Je pense que ce qui a contribué au succès, c’est que je me suis accordé un moment de silence quand j’ai arrêté mon activité précédente. J’ai laissé quelque chose émerger. Il fallait que ça vienne de l’intérieur.

Parfois on parle de « laisser pousser les antennes », pour capter les projets, les opportunités. En fait, je pense qu’on a toutes les réponses à l’intérieur de nous, mais qu’on ne les écoute pas. C’est comme un bateau sur la mer : on part avec les voiles gonflées par le vent, en visant un objectif. Mais on ne se rend pas compte que le vent tourne. Parfois, il devient même contraire. Et si on garde les voiles dans le même sens, on n’avance plus, on rame dans le vide, on s’épuise.
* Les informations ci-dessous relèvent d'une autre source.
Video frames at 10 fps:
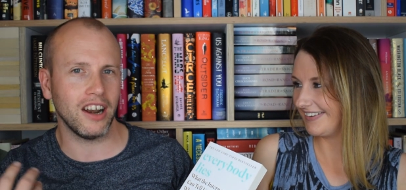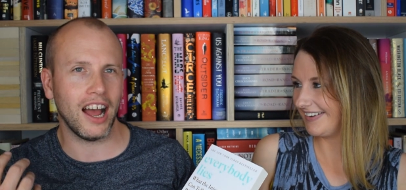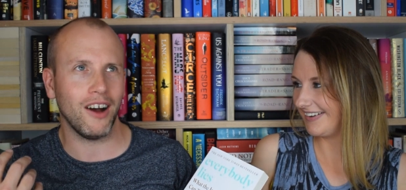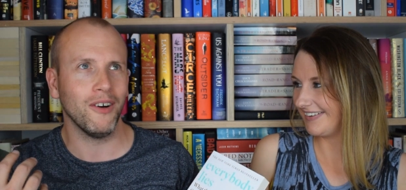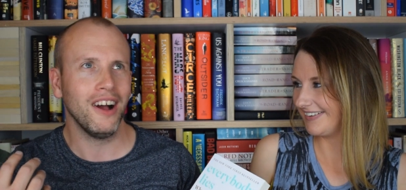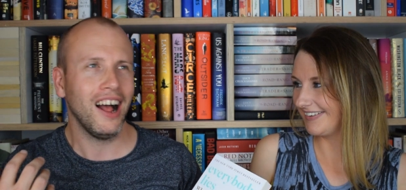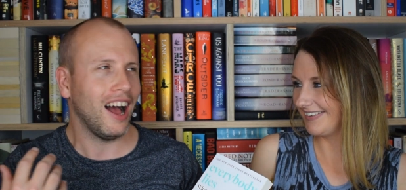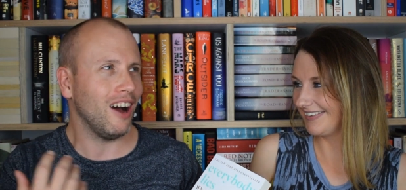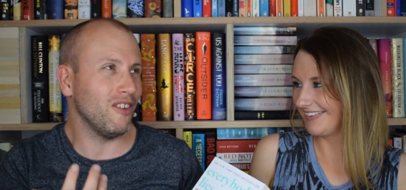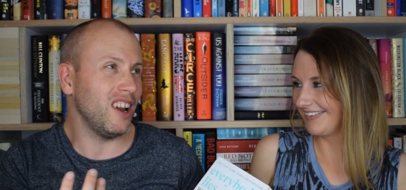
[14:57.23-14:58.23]
Speaker 1: and how
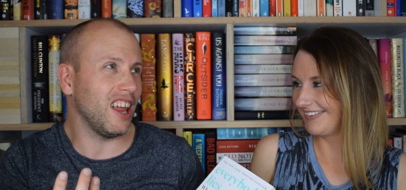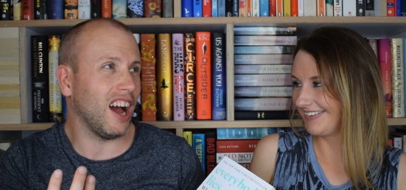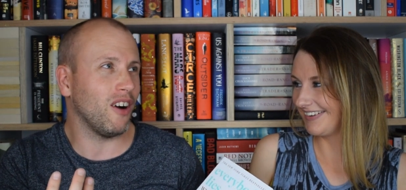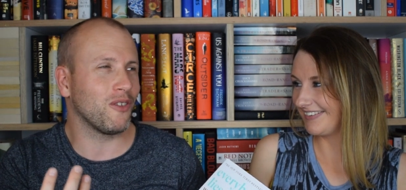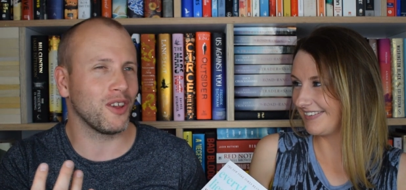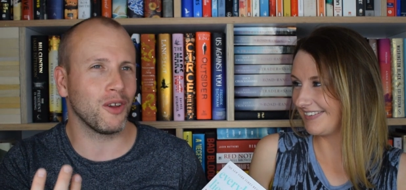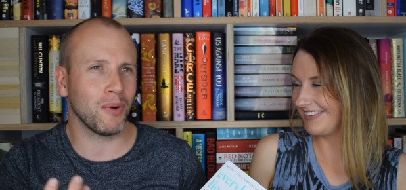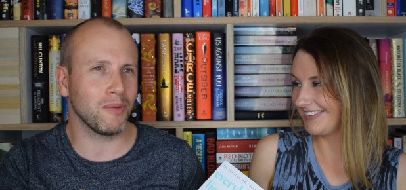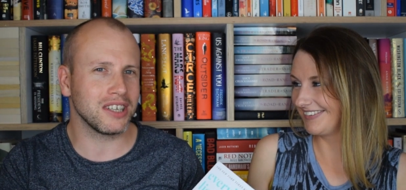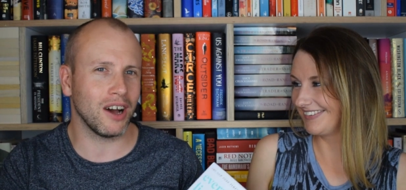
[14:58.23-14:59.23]
how really how you
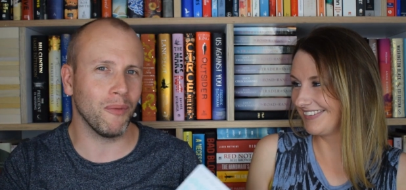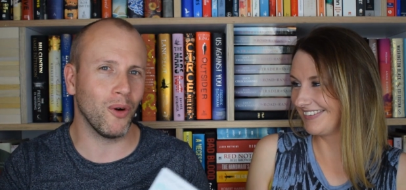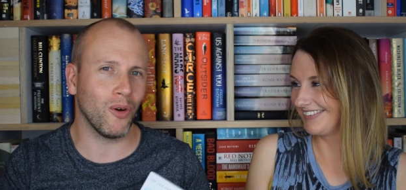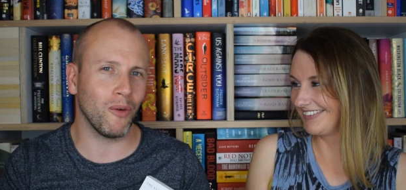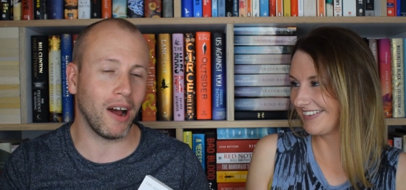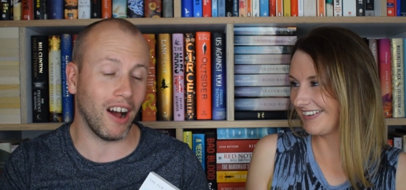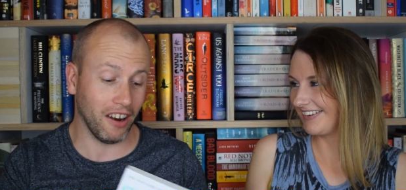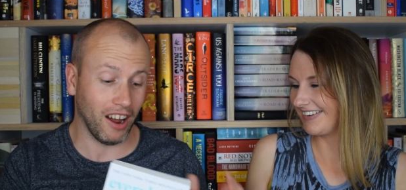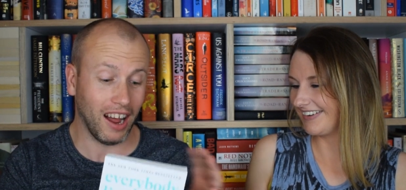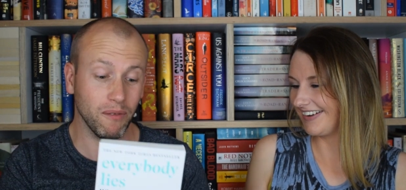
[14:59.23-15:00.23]
probably tell more about
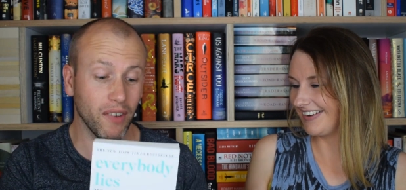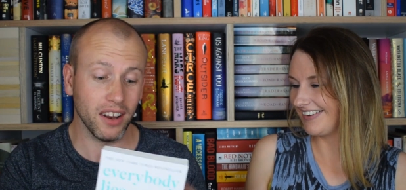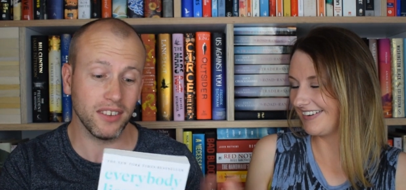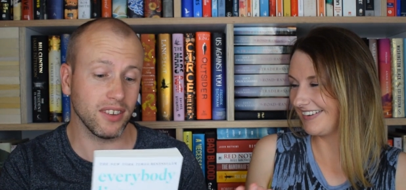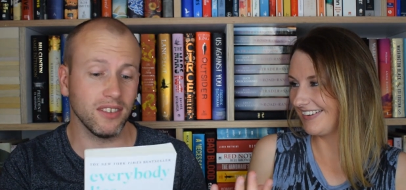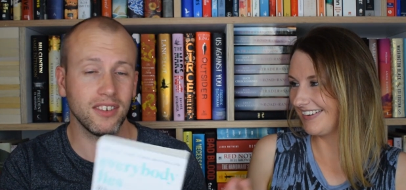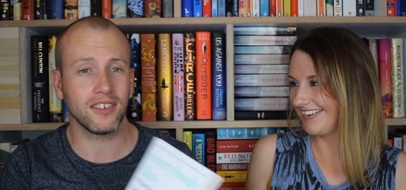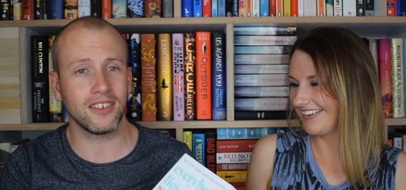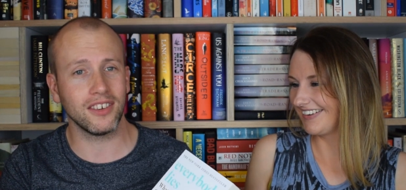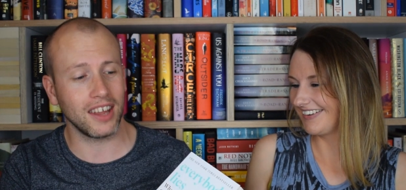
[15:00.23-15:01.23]
and I haven't read it so
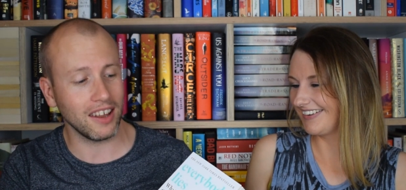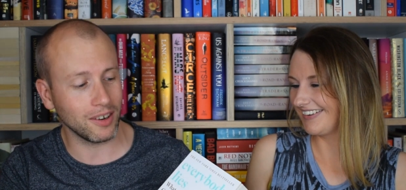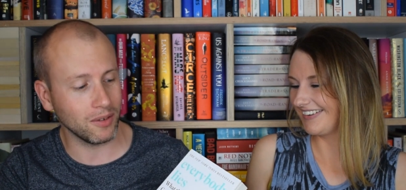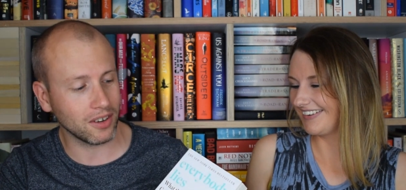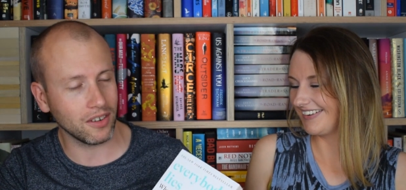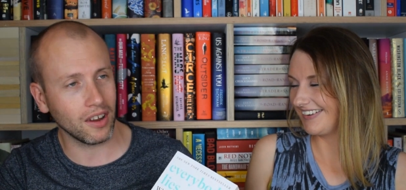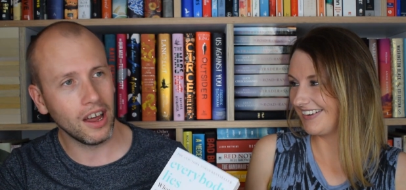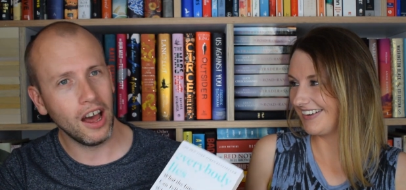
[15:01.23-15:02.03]
just just guessing what's going to say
Il suffit alors de tourner la voile. D’accepter que le cap a changé. Et là, le vent pousse à nouveau, tout roule. C’est fluide. C’est un bonheur. Et je crois qu’on est nombreux à vivre ça.

Enfin, quel conseil donneriez-vous à celles et ceux qui s’interrogent sur leur propre bifurcation ?

Ce serait de s’écouter. Et de s’autoriser un temps de silence. Parce que c’est dans ce silence que les choses émergent. S’écouter. Se donner du silence. Et ne pas prendre la décision seul·e. Il faut l’adhésion de ceux qu’on embarque avec nous. Le conjoint, les enfants.

Les amis, eux, sont bienveillants, mais ils parlent souvent à travers leurs propres peurs. Il faut savoir prendre de la distance. Mais je pense que quand on découvre qu’il y a un feu qui brûle à l’intérieur, alors on sait ce qu’on doit faire.